The profit motive always has with it the feeling that other persons exist to be beaten; they are possible buyers, employees, or competitors. And there’s a contempt triumph in beating them. A landlord can feel, triumphantly, that she put one over on Con Ed, outsmarted them, beat them, as well as beating possible tenants. When you’re after beating out people, you cannot be fair to them.

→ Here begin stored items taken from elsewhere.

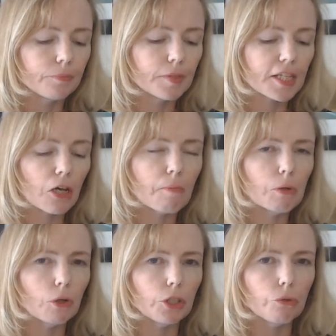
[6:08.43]
tell me
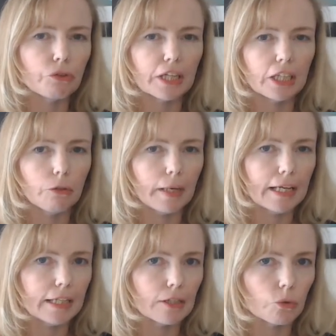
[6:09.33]
what you think, you
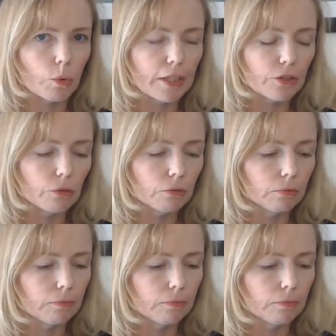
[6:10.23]
hideous weasel.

I’ll mention another aspect of the shame present amid those now-destroyed East Village buildings. This phase of shame goes on in a quiet way throughout America and certainly in New York. If those three buildings were like other housing in the area, some persons in them were paying much lower rents than others, because, as longtime tenants, their apartments were rent-regulated. Newer tenants were paying gigantic rents—perhaps ten times higher. There is shame when someone can afford a very high rent and others cannot. Both resent the landlord: the higher-paying tenants feel they’re being rooked, though they can feel superiority at their ability to afford being rooked. The lower-paying tenants have a sense, sometimes with terrific and cruel evidence, that the landlord is trying to make them so uncomfortable they’ll move. (Meanwhile, even “regulated” rent can become so high that longtime tenants can no longer afford it.) Painful human emotions are entangled in profit-driven situations of real estate. These emotions are fierce and delicate. One of them is shame.
For economics to make for pride and kindness, it is necessary that it be based on that oneness of opposites which is aesthetics. A citizen needs to feel what an artist feels when he or she is making art: my own importance comes from justice—from seeing what’s not me with all the fullness, and exactitude, and good will I can!